As one of the global insurance leaders in combatting the biggest challenge of our century – climatechange, we certainly have an important role to play and are honored to be the first insurer joining the Coalition to amplify our impact with like-minded partners.”. billion to support sustainable forest management.
Zero incidents of Corruption, Fraud, Money Laundering and Bribery. Received solid first-time score of ‘C’ from CDP, for both the ClimateChange and Forest categories. NetZero Ambitions: 25% targeted reduction of gross operational emissions by 2025, compared to our baseline year 2021.
Biodiversity’s bond boom – Demand for sovereign debt is already soaring this year on expectations of falling interest rates, with France already benefiting from a twelve-fold oversubscription to its fourth greenbond earlier this week. billion over four issues.
The toolkit includes a Climate Justice Reflection Challenge, glossary, and calls to action. ClimateChange 4. With new pressure to act on climatechange, NBS members want to know how to get to netzero throughout operations. Get Started: How to Be a NetZero Company offers guidance (with a video).
Mandatory EU GreenBond Standard risks slowing issuance, but voluntary approach can still drive Taxonomy-aligned volumes. On the face of it, the market for greenbonds is heading in the right direction, and fast.
Australia and New Zealand have reached an agreement to tackle climatechange that will see them collaborate alongside other Pacific countries to ensure the “resilience and prosperity” of the region.
The 2025 deadline for submitting new nationally determined contributions opens the door for sovereign debtholders to push for credible netzero transition plans.
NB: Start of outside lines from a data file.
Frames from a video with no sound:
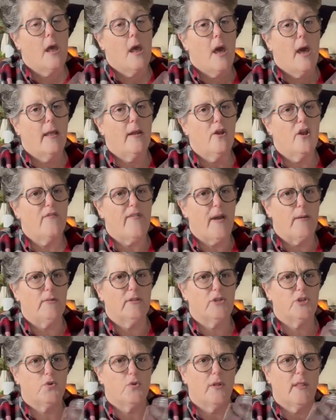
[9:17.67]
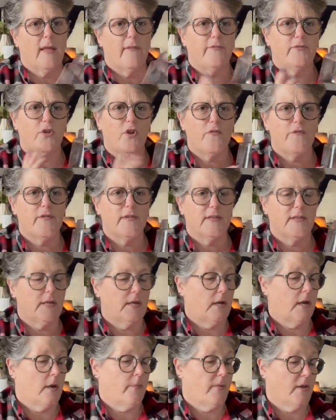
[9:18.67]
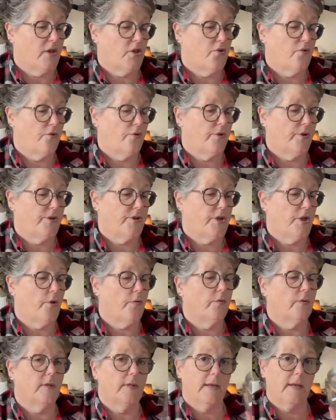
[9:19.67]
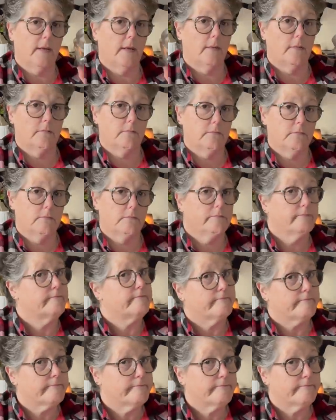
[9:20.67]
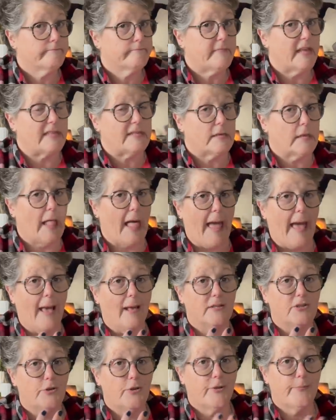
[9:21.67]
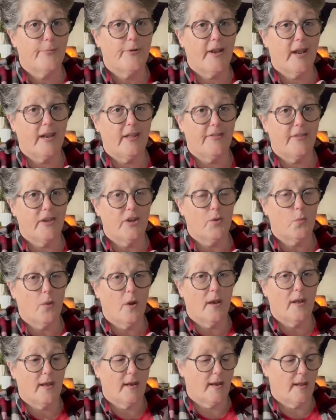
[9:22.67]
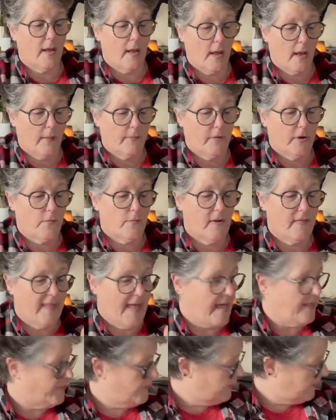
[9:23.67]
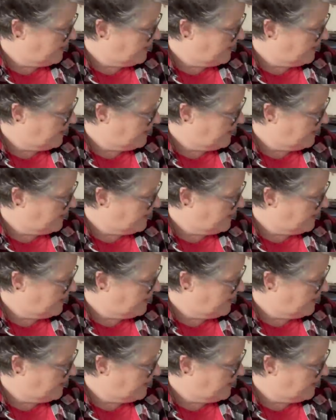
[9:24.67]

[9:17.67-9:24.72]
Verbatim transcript: I don't know if I would store leftovers in here, but you could totally it's glass. You can put anything you want in it. I'm going to run that through the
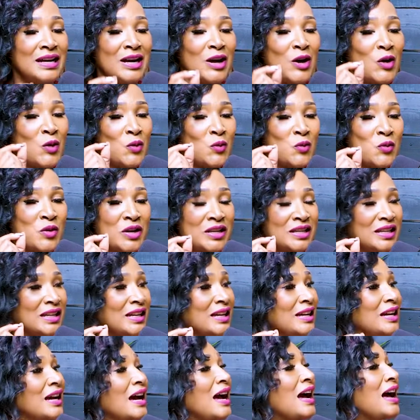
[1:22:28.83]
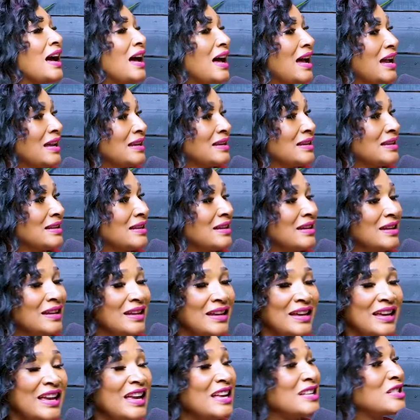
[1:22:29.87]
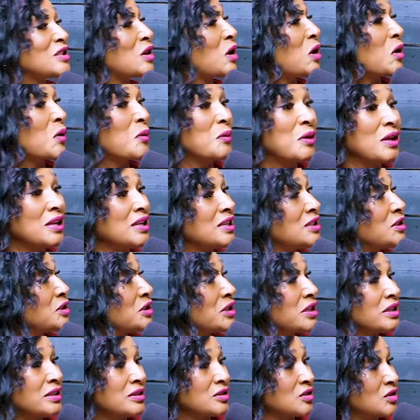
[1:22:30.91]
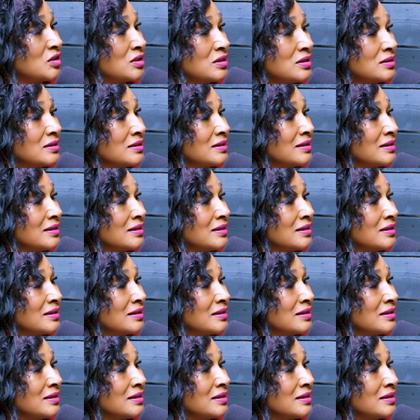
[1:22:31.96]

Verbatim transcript: on what God has already touched.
At this year’s COP29 in Azerbaijan, the governments of developed countries will be required to establish a new climate finance goal.
Even after the 26th United Nations ClimateChange Conference of the Parties (COP26) came to a close last November, the ESG landscape still remains unclear. This may entail extensive policy, legal, technology and market changes to address mitigation and adaptation requirements related to climatechange.